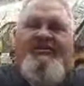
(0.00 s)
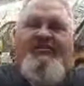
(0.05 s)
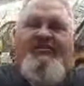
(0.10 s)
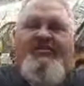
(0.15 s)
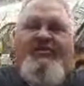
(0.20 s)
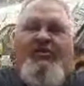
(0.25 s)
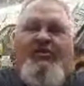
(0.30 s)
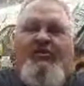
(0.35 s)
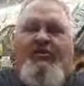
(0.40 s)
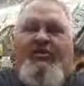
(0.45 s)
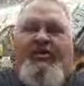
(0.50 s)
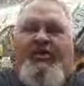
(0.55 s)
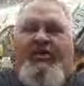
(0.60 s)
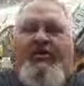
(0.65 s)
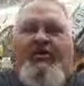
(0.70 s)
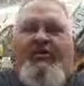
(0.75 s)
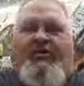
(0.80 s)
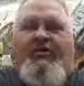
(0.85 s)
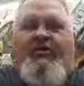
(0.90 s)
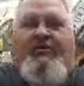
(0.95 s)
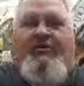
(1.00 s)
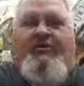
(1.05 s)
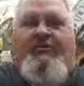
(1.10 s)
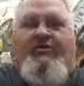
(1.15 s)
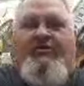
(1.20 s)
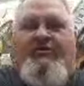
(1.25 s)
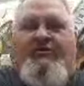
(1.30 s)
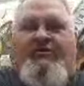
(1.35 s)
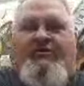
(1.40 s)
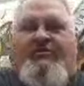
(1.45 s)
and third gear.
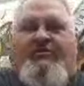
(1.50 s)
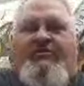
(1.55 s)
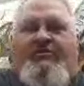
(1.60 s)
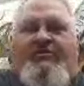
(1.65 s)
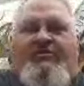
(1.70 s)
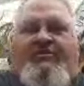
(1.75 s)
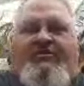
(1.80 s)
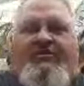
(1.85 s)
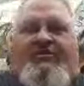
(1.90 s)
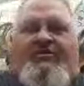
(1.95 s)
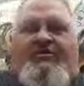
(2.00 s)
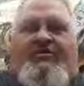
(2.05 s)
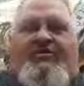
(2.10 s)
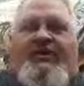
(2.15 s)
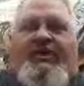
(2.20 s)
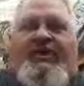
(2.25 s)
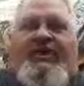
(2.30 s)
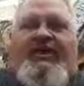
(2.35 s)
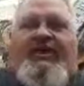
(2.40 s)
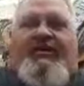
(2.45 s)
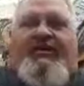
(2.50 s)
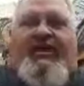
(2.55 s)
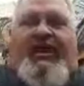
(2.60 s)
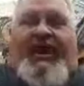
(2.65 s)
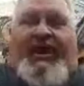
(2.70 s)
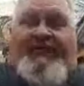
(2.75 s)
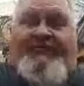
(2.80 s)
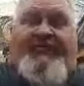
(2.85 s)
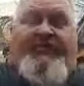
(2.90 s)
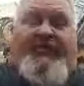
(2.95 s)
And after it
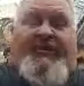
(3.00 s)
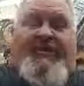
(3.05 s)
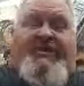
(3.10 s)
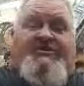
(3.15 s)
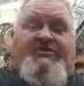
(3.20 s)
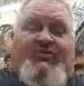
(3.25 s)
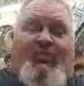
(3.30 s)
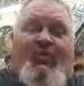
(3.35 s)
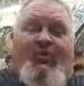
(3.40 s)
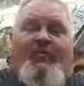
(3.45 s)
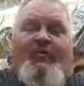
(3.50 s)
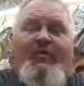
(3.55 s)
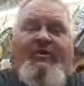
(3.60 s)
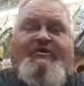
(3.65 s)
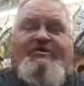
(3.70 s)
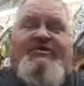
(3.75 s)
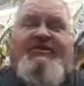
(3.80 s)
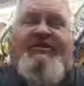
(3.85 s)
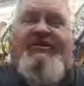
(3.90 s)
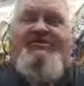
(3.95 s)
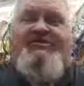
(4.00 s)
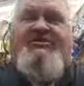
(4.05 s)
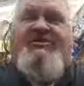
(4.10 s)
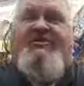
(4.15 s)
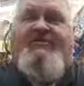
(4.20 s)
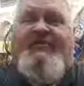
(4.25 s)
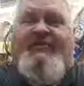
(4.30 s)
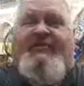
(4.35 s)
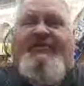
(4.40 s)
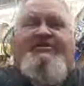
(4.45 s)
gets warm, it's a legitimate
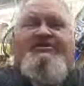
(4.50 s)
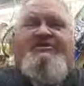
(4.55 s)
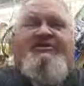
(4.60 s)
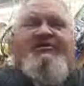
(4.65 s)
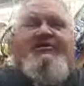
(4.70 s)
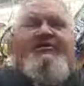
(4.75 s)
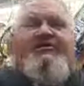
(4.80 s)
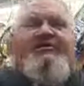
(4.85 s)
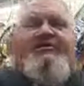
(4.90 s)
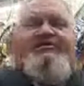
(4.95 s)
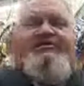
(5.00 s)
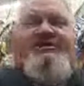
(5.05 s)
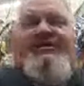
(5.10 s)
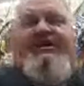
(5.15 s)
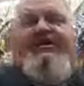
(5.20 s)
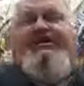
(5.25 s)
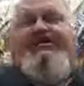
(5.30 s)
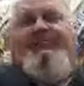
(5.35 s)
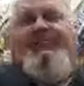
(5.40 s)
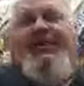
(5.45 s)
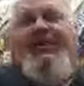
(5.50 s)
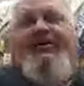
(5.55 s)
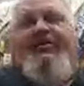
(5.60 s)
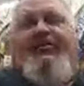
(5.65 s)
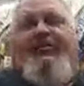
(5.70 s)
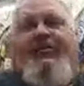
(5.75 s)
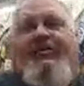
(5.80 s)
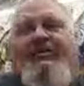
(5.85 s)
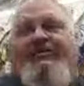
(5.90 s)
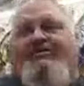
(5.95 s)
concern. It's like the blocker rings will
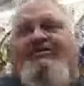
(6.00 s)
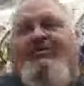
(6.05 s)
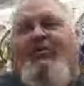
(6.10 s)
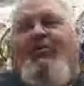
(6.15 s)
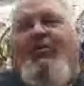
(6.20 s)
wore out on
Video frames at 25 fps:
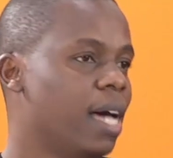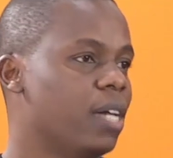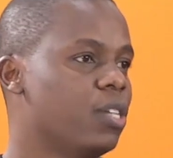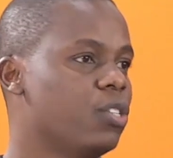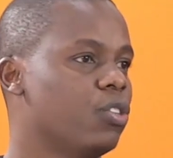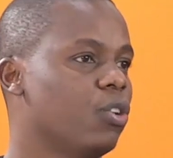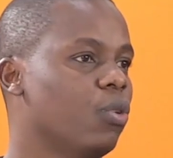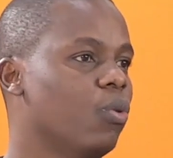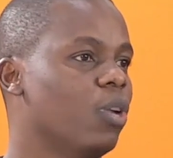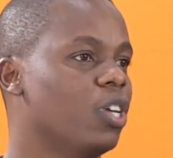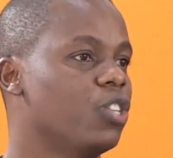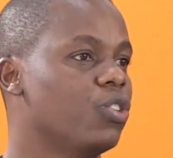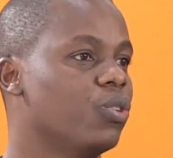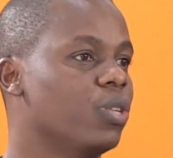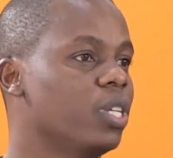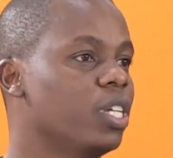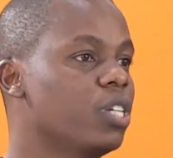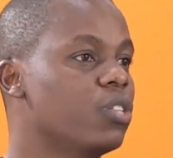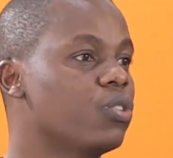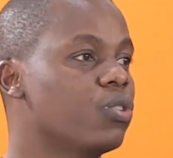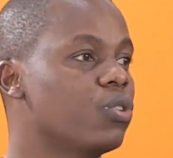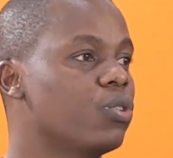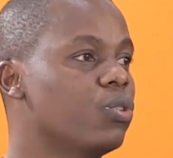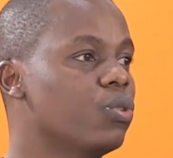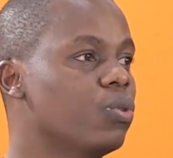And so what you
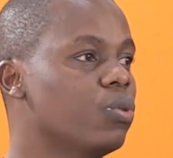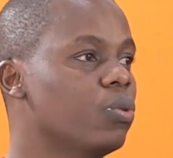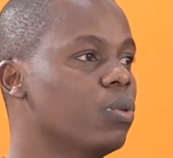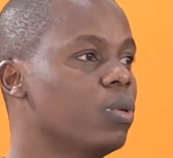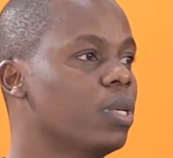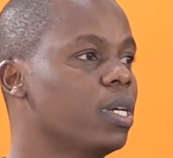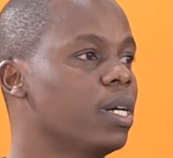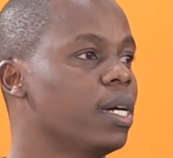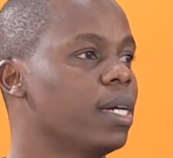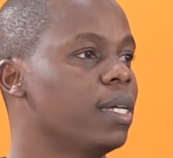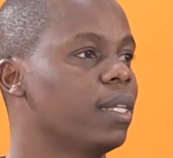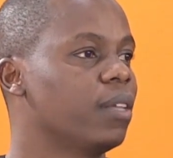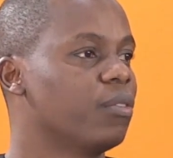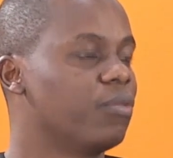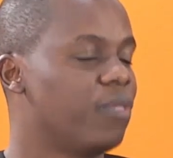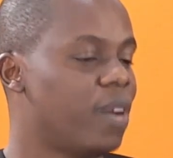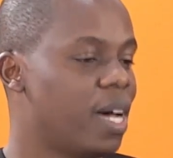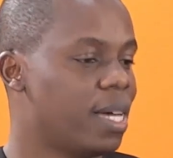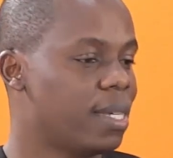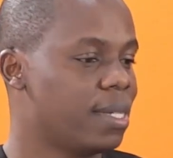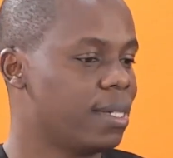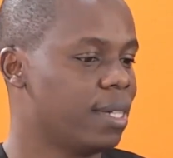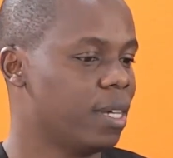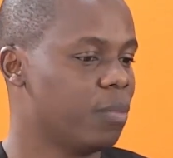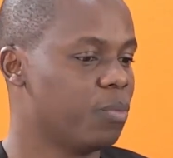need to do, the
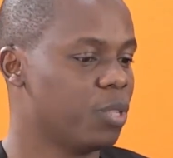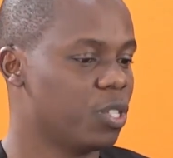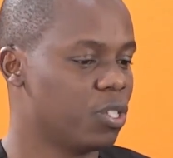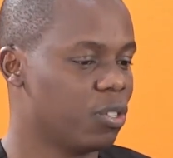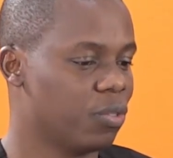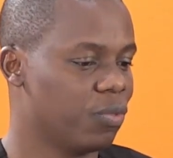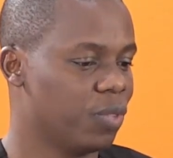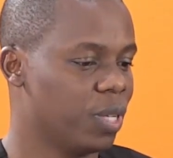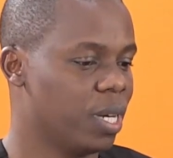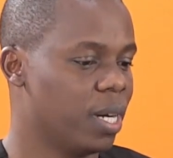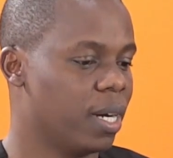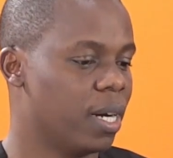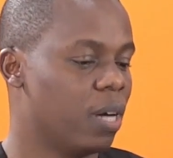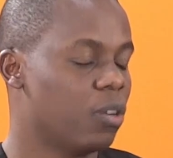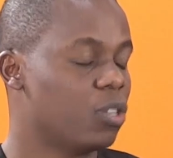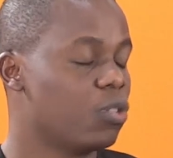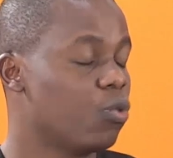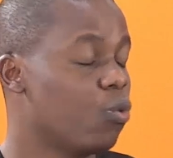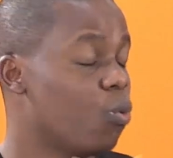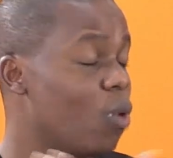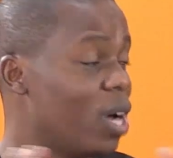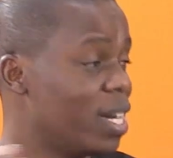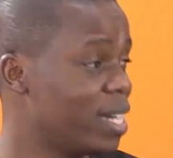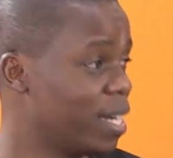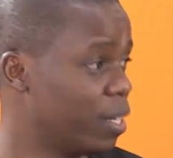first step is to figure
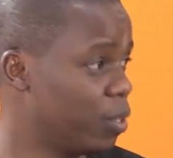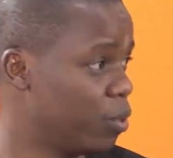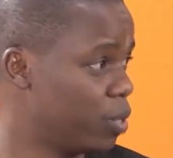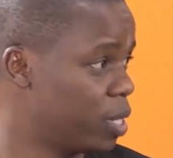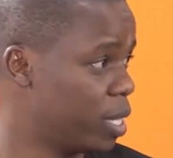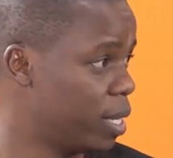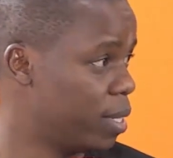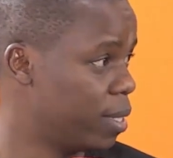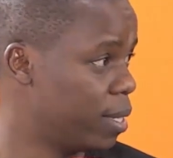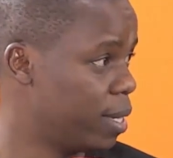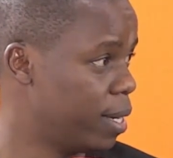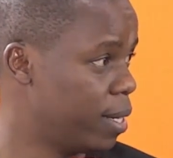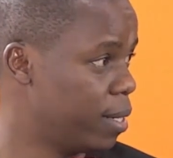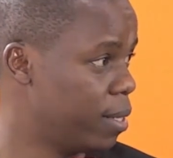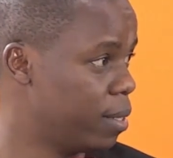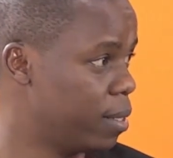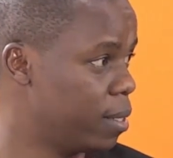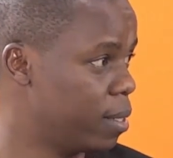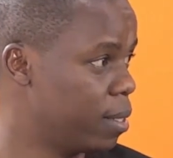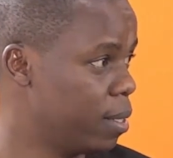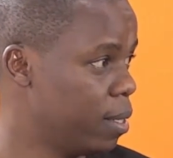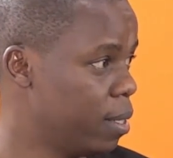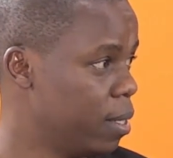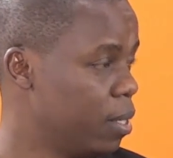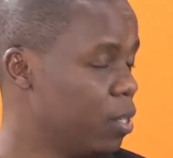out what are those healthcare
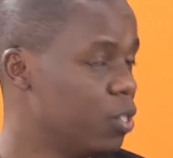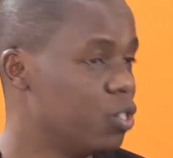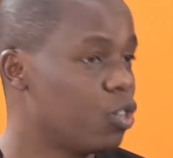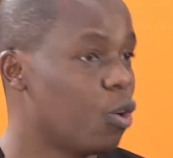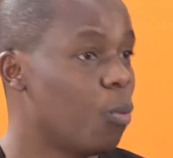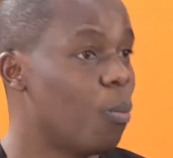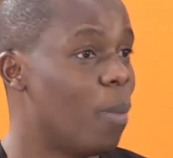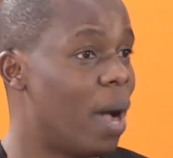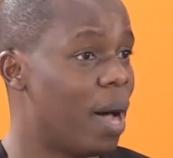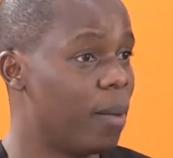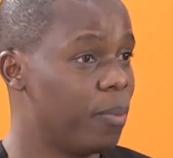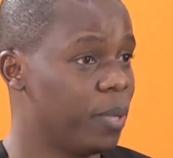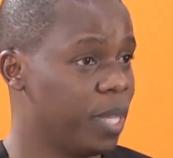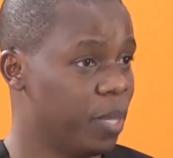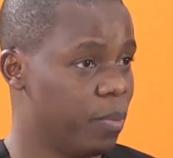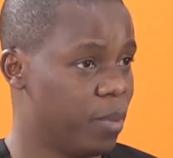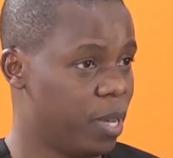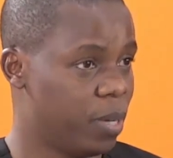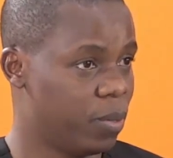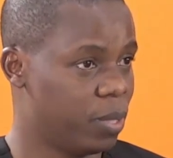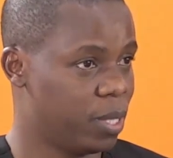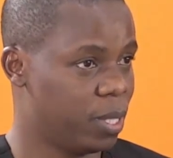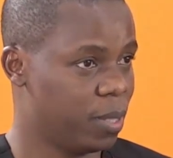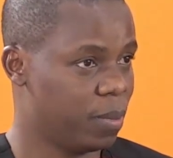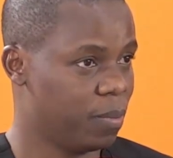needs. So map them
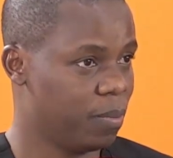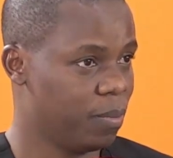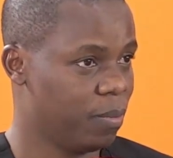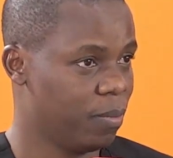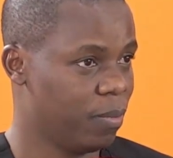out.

## PROBLEM TO SOLVE
From the first line to the last, retype the data above exactly, but not its images.

## SOLUTION
(0.00 s)
(0.05 s)
(0.10 s)
(0.15 s)
(0.20 s)
(0.25 s)
(0.30 s)
(0.35 s)
(0.40 s)
(0.45 s)
(0.50 s)
(0.55 s)
(0.60 s)
(0.65 s)
(0.70 s)
(0.75 s)
(0.80 s)
(0.85 s)
(0.90 s)
(0.95 s)
(1.00 s)
(1.05 s)
(1.10 s)
(1.15 s)
(1.20 s)
(1.25 s)
(1.30 s)
(1.35 s)
(1.40 s)
(1.45 s)
and third gear.
(1.50 s)
(1.55 s)
(1.60 s)
(1.65 s)
(1.70 s)
(1.75 s)
(1.80 s)
(1.85 s)
(1.90 s)
(1.95 s)
(2.00 s)
(2.05 s)
(2.10 s)
(2.15 s)
(2.20 s)
(2.25 s)
(2.30 s)
(2.35 s)
(2.40 s)
(2.45 s)
(2.50 s)
(2.55 s)
(2.60 s)
(2.65 s)
(2.70 s)
(2.75 s)
(2.80 s)
(2.85 s)
(2.90 s)
(2.95 s)
And after it
(3.00 s)
(3.05 s)
(3.10 s)
(3.15 s)
(3.20 s)
(3.25 s)
(3.30 s)
(3.35 s)
(3.40 s)
(3.45 s)
(3.50 s)
(3.55 s)
(3.60 s)
(3.65 s)
(3.70 s)
(3.75 s)
(3.80 s)
(3.85 s)
(3.90 s)
(3.95 s)
(4.00 s)
(4.05 s)
(4.10 s)
(4.15 s)
(4.20 s)
(4.25 s)
(4.30 s)
(4.35 s)
(4.40 s)
(4.45 s)
gets warm, it's a legitimate
(4.50 s)
(4.55 s)
(4.60 s)
(4.65 s)
(4.70 s)
(4.75 s)
(4.80 s)
(4.85 s)
(4.90 s)
(4.95 s)
(5.00 s)
(5.05 s)
(5.10 s)
(5.15 s)
(5.20 s)
(5.25 s)
(5.30 s)
(5.35 s)
(5.40 s)
(5.45 s)
(5.50 s)
(5.55 s)
(5.60 s)
(5.65 s)
(5.70 s)
(5.75 s)
(5.80 s)
(5.85 s)
(5.90 s)
(5.95 s)
concern. It's like the blocker rings will
(6.00 s)
(6.05 s)
(6.10 s)
(6.15 s)
(6.20 s)
wore out on
Video frames at 25 fps:
And so what you
need to do, the
first step is to figure
out what are those healthcare
needs. So map them
out.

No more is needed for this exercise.